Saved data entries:
• • •

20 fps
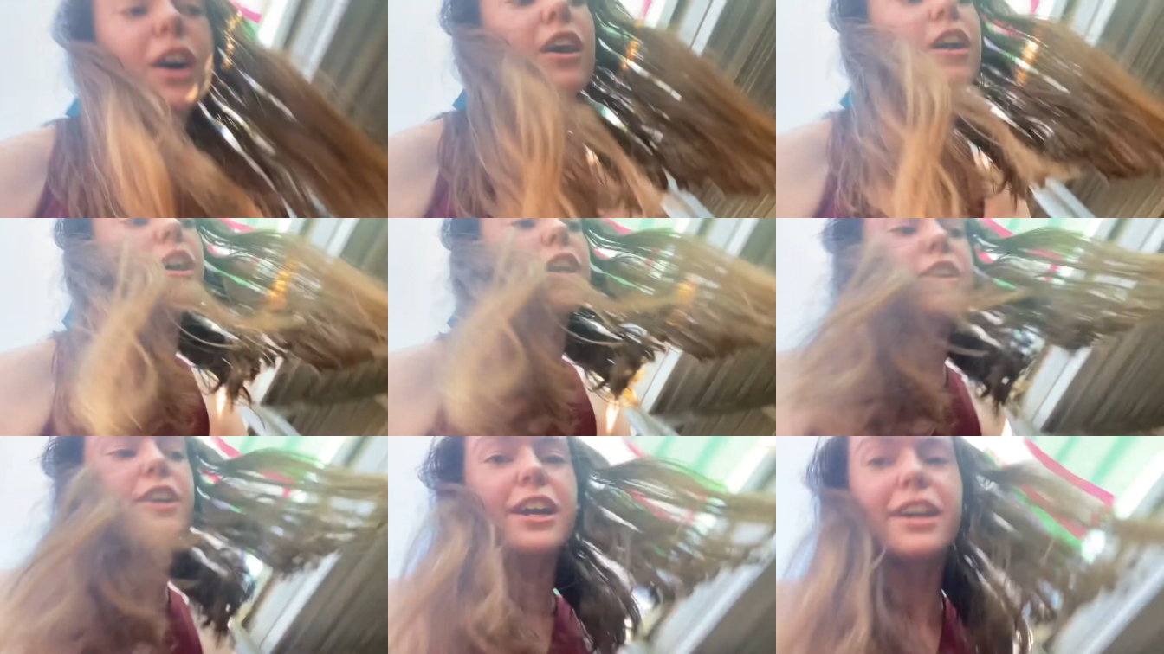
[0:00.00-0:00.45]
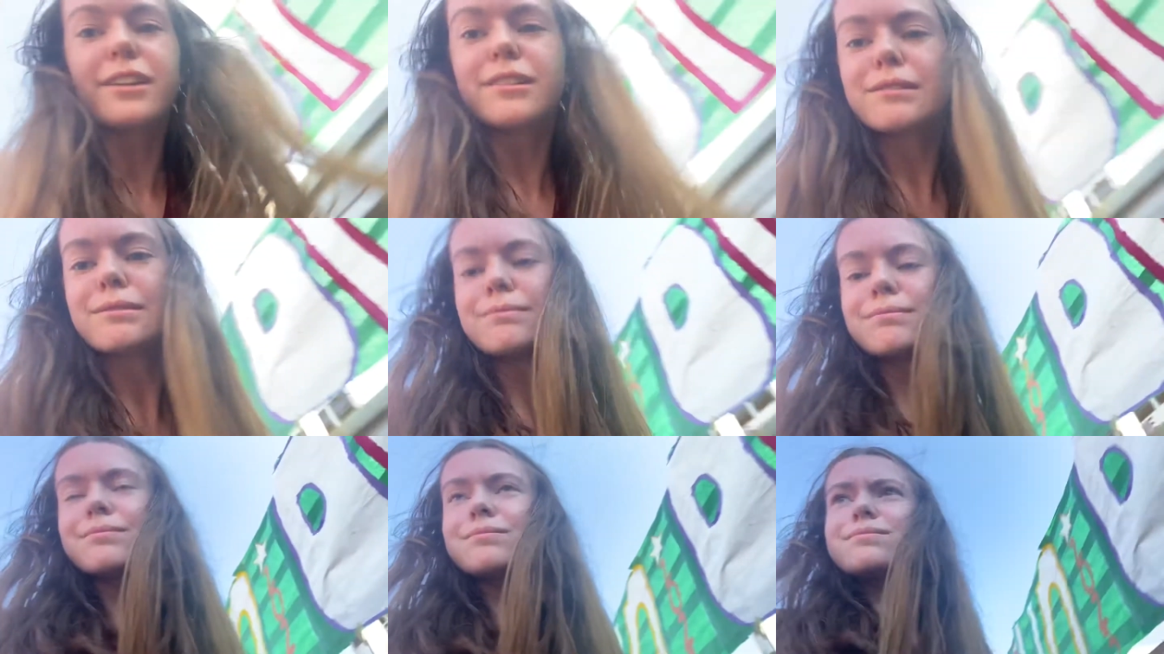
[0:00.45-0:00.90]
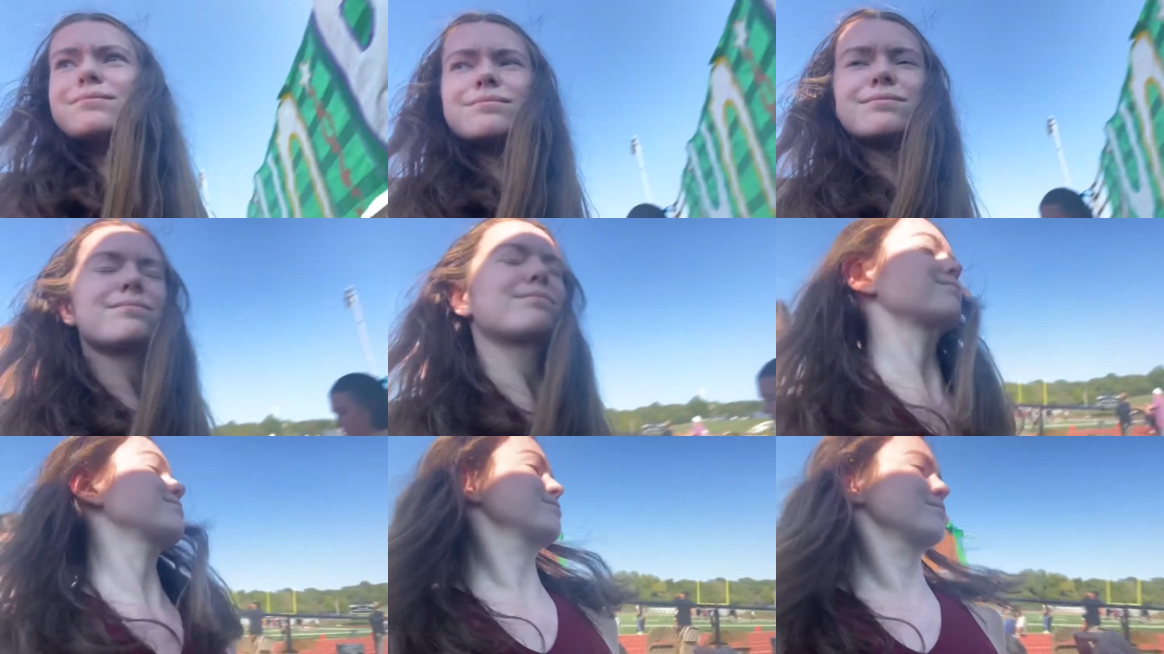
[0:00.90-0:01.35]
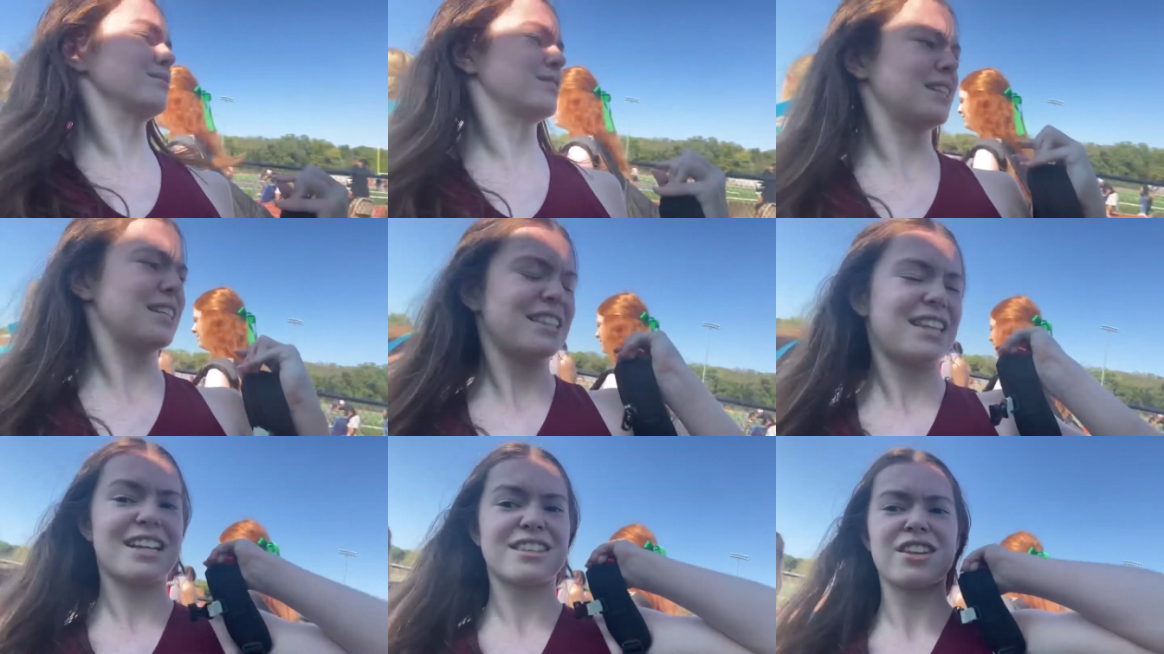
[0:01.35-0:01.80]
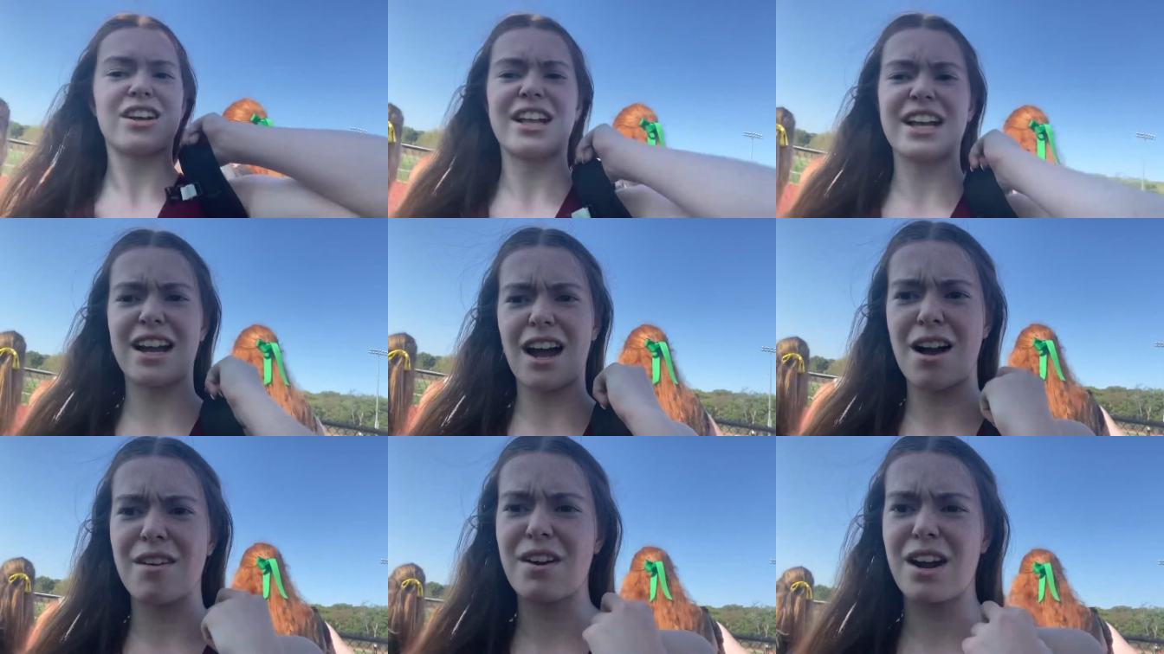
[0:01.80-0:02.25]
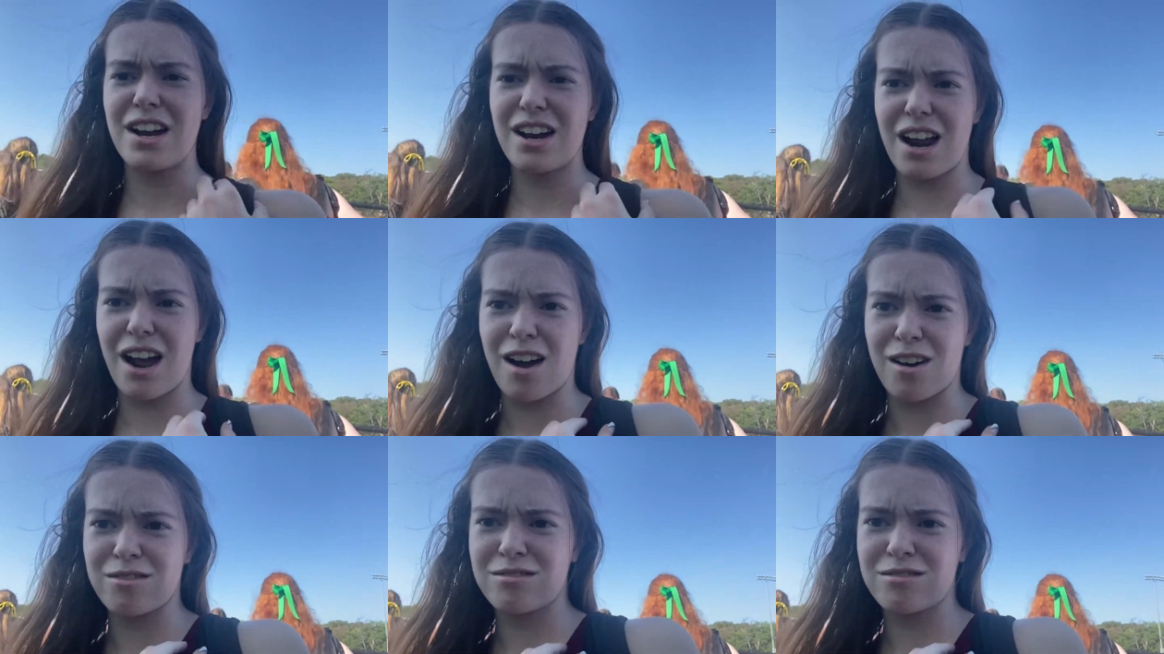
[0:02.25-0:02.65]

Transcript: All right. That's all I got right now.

• • •

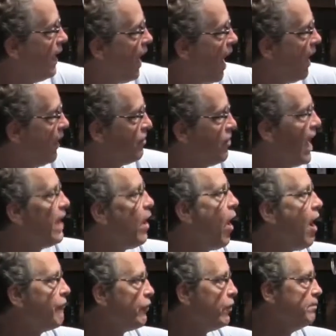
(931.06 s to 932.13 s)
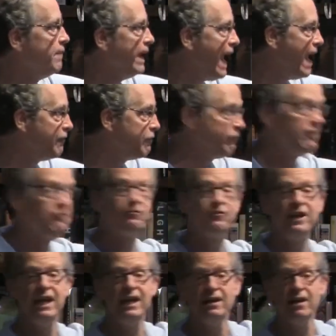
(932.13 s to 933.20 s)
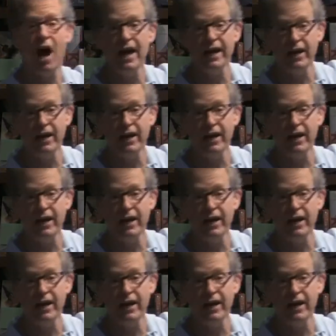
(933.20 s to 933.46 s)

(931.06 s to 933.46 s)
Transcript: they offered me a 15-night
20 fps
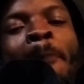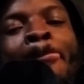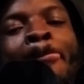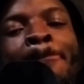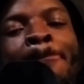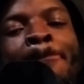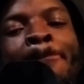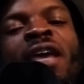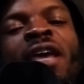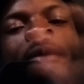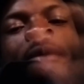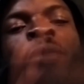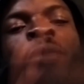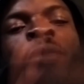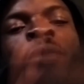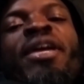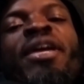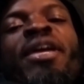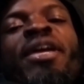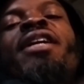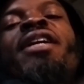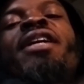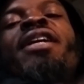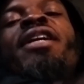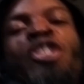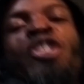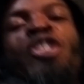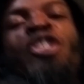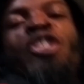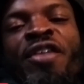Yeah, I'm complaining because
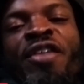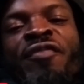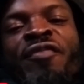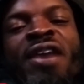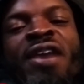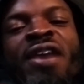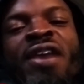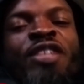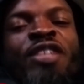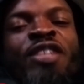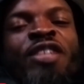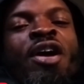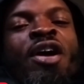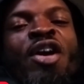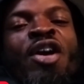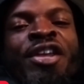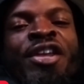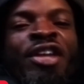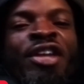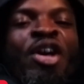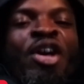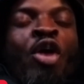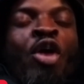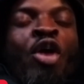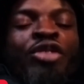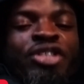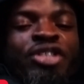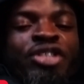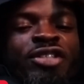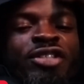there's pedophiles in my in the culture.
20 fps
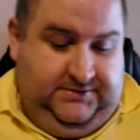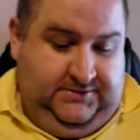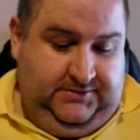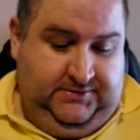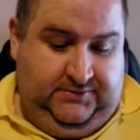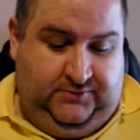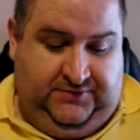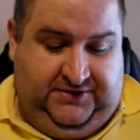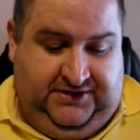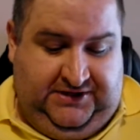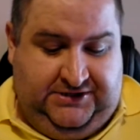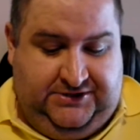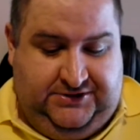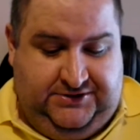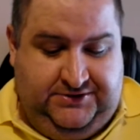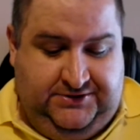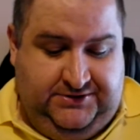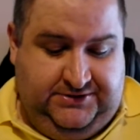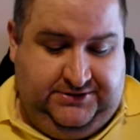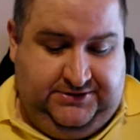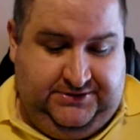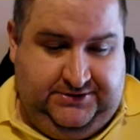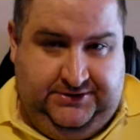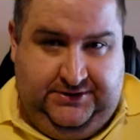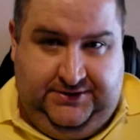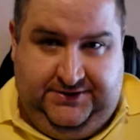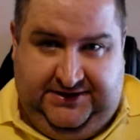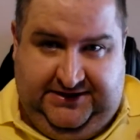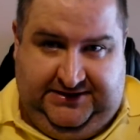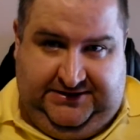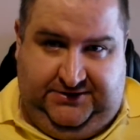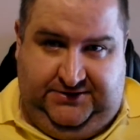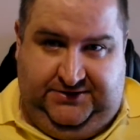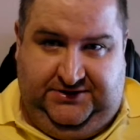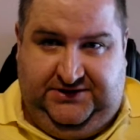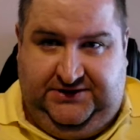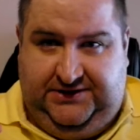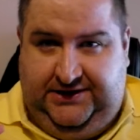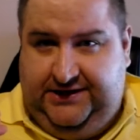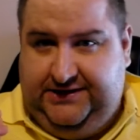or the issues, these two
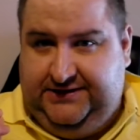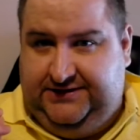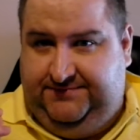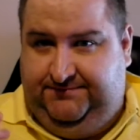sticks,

• • •

## Task brief
Your reply should consist solely of the lines above from the line containing "[0:00.90-0:01.35]" up to and including the line containing "Transcript: All right.", reproduced exactly, minus the pictures.

## Exercise solution
[0:00.90-0:01.35]
[0:01.35-0:01.80]
[0:01.80-0:02.25]
[0:02.25-0:02.65]

Transcript: All right. That's all I got right now.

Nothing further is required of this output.